La superinflación de candidatos presidenciales no es vigor democrático, sino reflejo de una crisis de representación. Los ciudadanos no encuentran ofertas políticas claras, sino una cacofonía de criminalizaciones por parte de una montonera de candidatos y partidos placebo. El deterioro de la representación política viene acelerándose, aunque es crónico de la cultura política desde el asesinato de Gaitán, que frustró la incorporación de las clases populares al sistema político y engendró la idea de que la democracia debe ser tutelada y protegida de sí misma para controlar el comunismo. Siguieron el Frente Nacional, que congeló la representación; la Constitución del 91, que la implosionó y desató la personalización, y la estocada de Álvaro Uribe a los partidos, que instauró el populismo.
Cuando una crisis de representación está madura se convierte en caldo de cultivo para los autoritarismos. Esta maduración se ha desplegado como por una mano invisible en cuatro actos:
Primero, la supuesta “democratización”. Bajo la apariencia de renovación y apertura democrática, en 2018 se reemplazó la tradición de candidatos presidenciales experimentados de los partidos y del establecimiento por figuras sin estatura presidencial. Se concretó con la elección a la presidencia de un senador de un período, sin trayectoria ejecutiva, elegido por designio de un caudillo. Nació el fenómeno: “cualquiera puede ser presidente”, que no democratizó la política, sino que la feudalizó pasando la elegibilidad a “kingmakers”.
En un segundo momento se separaron las aguas. La hiperpolarización impulsada desde ambos lados por los caudillos redujo la complejidad política a una variable: petrismo o antipetrismo. Esa política binaria succionó a los sectores no políticos como gremios, medios, universidades, etc. Para el ciudadano se hizo contraintuitiva cualquier posición distinta a petrista o anti Petro.
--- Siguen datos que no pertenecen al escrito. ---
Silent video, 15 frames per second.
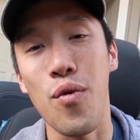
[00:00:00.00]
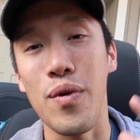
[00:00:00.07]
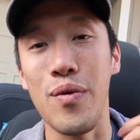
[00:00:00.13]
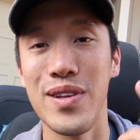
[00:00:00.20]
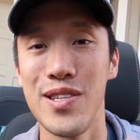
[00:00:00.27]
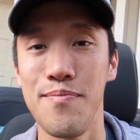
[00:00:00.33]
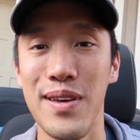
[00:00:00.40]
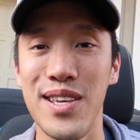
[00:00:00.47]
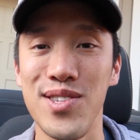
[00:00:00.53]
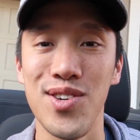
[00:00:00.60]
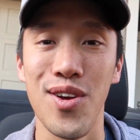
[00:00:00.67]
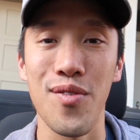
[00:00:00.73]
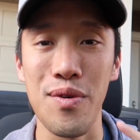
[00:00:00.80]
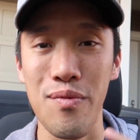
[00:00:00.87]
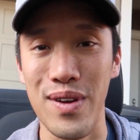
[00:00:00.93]
We went to Big
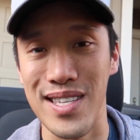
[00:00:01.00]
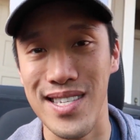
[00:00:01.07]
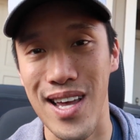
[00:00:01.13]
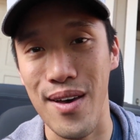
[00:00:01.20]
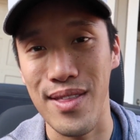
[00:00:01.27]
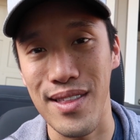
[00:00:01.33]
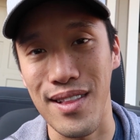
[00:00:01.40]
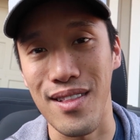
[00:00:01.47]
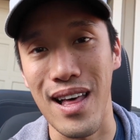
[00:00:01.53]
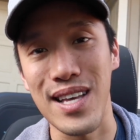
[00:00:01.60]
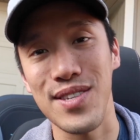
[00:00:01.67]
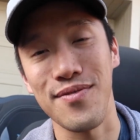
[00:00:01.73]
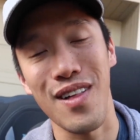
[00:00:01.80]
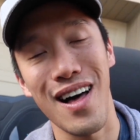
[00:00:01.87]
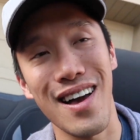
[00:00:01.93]
Sur, we went south in the
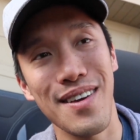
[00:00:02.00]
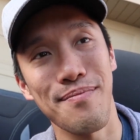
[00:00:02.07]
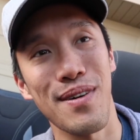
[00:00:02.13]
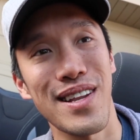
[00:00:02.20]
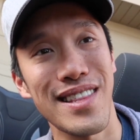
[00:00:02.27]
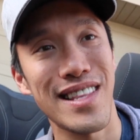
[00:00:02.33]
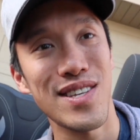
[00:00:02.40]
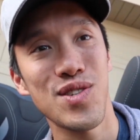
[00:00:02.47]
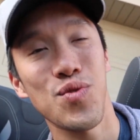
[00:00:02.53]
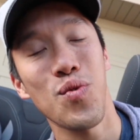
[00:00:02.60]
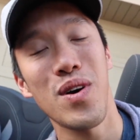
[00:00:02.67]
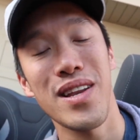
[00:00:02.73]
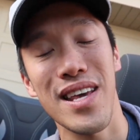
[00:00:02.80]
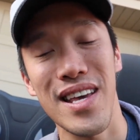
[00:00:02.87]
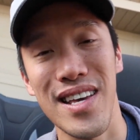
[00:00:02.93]
last vlog, but this
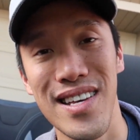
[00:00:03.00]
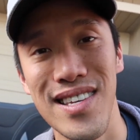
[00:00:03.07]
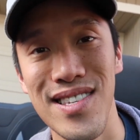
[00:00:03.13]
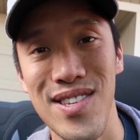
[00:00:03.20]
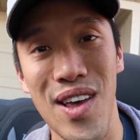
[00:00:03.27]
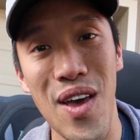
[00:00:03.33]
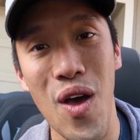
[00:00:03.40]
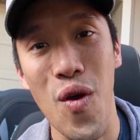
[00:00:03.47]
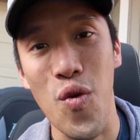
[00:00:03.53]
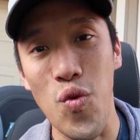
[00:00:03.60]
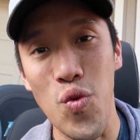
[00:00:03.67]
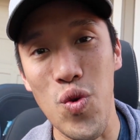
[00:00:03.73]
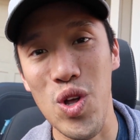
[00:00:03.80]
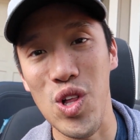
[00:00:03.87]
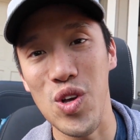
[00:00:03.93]
one is
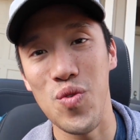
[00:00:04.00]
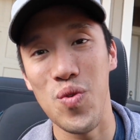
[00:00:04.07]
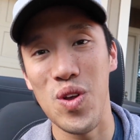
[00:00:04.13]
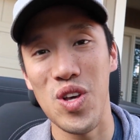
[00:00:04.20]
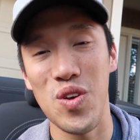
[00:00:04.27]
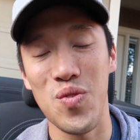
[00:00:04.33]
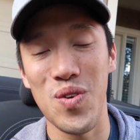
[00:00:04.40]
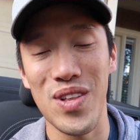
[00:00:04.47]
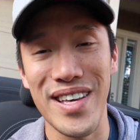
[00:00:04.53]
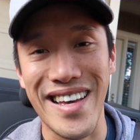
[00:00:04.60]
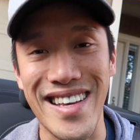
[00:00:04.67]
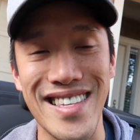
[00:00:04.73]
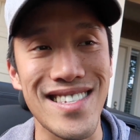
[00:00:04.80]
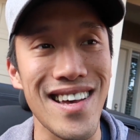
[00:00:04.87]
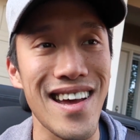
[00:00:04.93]
really, really, really
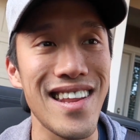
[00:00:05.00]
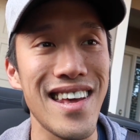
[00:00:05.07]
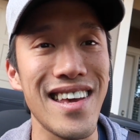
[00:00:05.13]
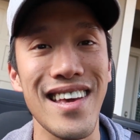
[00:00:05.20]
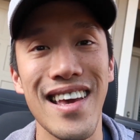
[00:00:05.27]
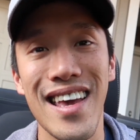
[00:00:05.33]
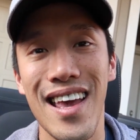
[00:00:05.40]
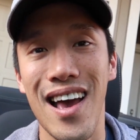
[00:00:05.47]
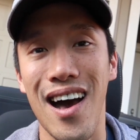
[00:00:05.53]
exciting.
En el tercer momento se desató una “operación avispa”, atizada por un Consejo Nacional Electoral que crea nuevos partidos como conejos. La campaña reducida a dos bandos disparó el fenómeno “cualquiera puede ser presidente” y atrajo a políticos a tratar de alargar carreras políticas que parecían finalizadas. Esa reacción infantil de la oposición para enfrentar a un petrismo unificado y disciplinado se explica porque la izquierda también parecía copiar el fenómeno de todos contra todos, hasta que apareció un candidato con estatura presidencial que desplazó a varios aspirantes y ganó fácilmente.
Estamos en el cuarto momento, el surgimiento del supuesto “salvador”. Se presenta como solución al caos canalizando la rabia y ofreciendo orden y venganza contra el “enemigo”. Utiliza las argucias populistas de Trump, Bukele y Milei, aprovechando que los excesos están de moda. No necesita programa: basta prometer venganza. Aparece como respuesta al caos que la mano invisible creó. Su extremismo no aparece como defecto sino como virtud, para “limpiar”. Ofrece simplicidad frente a complejidad irritante.
El círculo se cierra con precisión: feudalizar rompió los diques, polarizar sobresimplificó la política, irritar con caos generó demanda de autoritarismo. Como la mano invisible del mercado, parece inmanente. Aparentemente, nadie la controla.